Evidently, latent power of self-direction is one of the "native
tendencies" of childhood. The statement may be ventured, also, that
while the field of experience of children is very different from that
of adults, the exercise of initiative within that field is as common
among children as it is among adults within their own field.

There is, therefore, a good basis in children for assuming the
initiative. But it is only a basis. Unless this native tendency toward
self-direction is carefully developed in connection with the studies
in school, from year to year, it will of course prove inadequate to
the demands of proper study. And that very often happens. In spite of
the fact that schools exist for the sake of education, there is many a
school whose pupils show a peculiar "school helplessness"; that is,
they are capable of less initiative in connection with their school
tasks than they commonly exhibit in the accomplishment of other tasks.
In its quest for knowledge the school may thus easily prove inferior
to the street and the average home in the development of this
extremely valuable power.

On the other hand, if children's native capacity for taking initiative
has been carefully developed, well-selected subjects of study need
make no excessive demands upon them. The topics to be considered will
be found so nearly within their experience that their ability to study
alone will be taxed only to a normal degree. Children, therefore, can
be expected to exercise the initiative that is necessary for
independent study from year to year, provided their teachers from year
to year do their duty in developing that power.

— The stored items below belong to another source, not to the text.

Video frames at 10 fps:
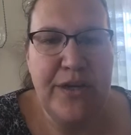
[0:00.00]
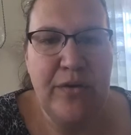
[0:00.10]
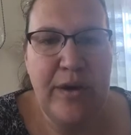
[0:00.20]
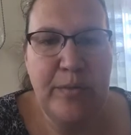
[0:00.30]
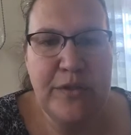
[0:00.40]

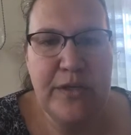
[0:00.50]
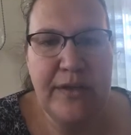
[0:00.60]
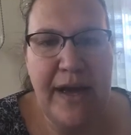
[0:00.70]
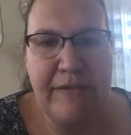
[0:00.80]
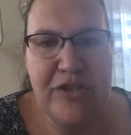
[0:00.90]
you're able to
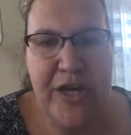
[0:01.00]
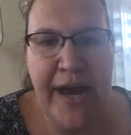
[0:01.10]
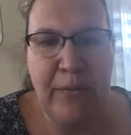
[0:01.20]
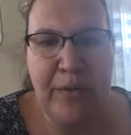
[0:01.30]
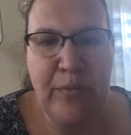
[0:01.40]
live
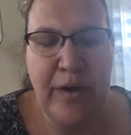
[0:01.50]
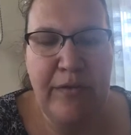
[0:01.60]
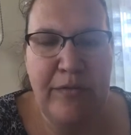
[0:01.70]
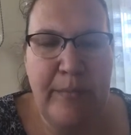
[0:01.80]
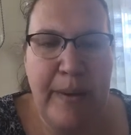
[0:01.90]
chat with one
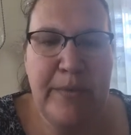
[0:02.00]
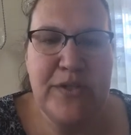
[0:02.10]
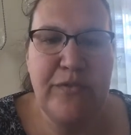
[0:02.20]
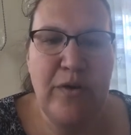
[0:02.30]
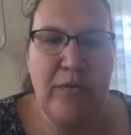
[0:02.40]
of the
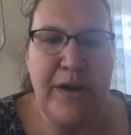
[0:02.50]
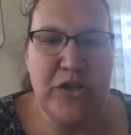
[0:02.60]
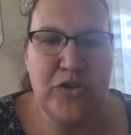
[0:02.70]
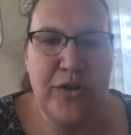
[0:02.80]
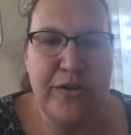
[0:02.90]
members of our
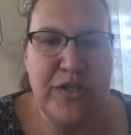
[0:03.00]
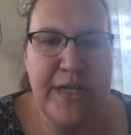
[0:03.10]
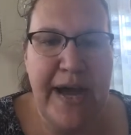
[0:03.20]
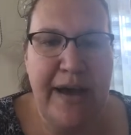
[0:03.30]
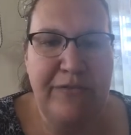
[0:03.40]
registrar
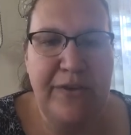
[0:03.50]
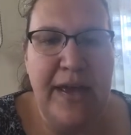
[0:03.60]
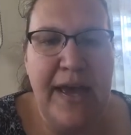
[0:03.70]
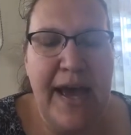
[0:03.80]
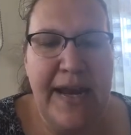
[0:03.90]
staff
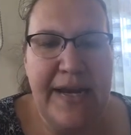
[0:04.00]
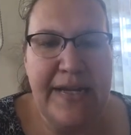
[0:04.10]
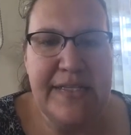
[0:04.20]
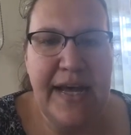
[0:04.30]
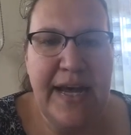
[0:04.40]
at
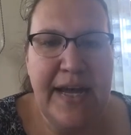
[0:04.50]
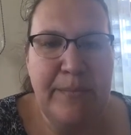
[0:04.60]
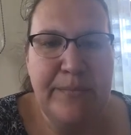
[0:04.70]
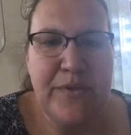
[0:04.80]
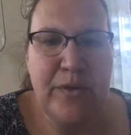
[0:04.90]
any
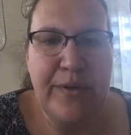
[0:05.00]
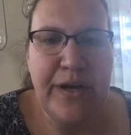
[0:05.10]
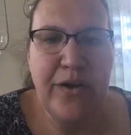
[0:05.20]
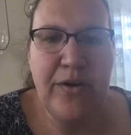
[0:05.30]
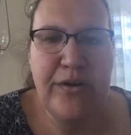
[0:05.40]
time. So we
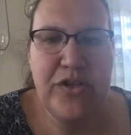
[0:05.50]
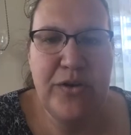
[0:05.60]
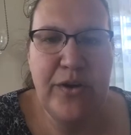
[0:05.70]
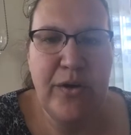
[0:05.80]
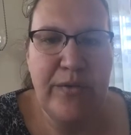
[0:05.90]
encourage
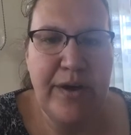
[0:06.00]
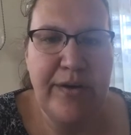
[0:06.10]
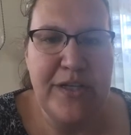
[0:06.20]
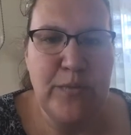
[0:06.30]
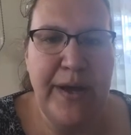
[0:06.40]
you to go
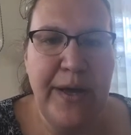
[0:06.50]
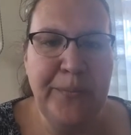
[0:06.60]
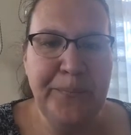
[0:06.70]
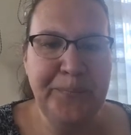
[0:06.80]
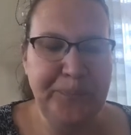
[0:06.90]
there as well.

_Is there time for teaching how to study?_

Finally, even though children be capable of learning to study alone,
is there time for such instruction, particularly if it is to be the
primary object throughout possibly a quarter of the elementary-school
time, and during a considerable time later? Is not the curriculum
already full enough, indeed full to completion? While it is true that
it has begun to be reduced by the selection of only such matter as
bears a plain relation to our lives, as can be understood by the
learner, and as constitutes some part of a large topic, when such
reduction has been completed there may still remain twice as much as
ought to be taught. Shall we, then, even while making these
eliminations, make additions that may more than equal them?

The addition here proposed is not so alarming. For a long time some of
our university departments of physics have aimed rather to teach the
scientific method in laboratory investigations than to impart a
knowledge of the facts in physics; and some of our departments of
practical politics have been more concerned about the method of
investigating political problems than about the conclusions reached
concerning them. In such cases the acceptance of proper method as the
primary purpose has not precluded the acquisition of much subject-
matter, for the method has been taught through the subject-matter. The
same would hold in teaching proper method of study.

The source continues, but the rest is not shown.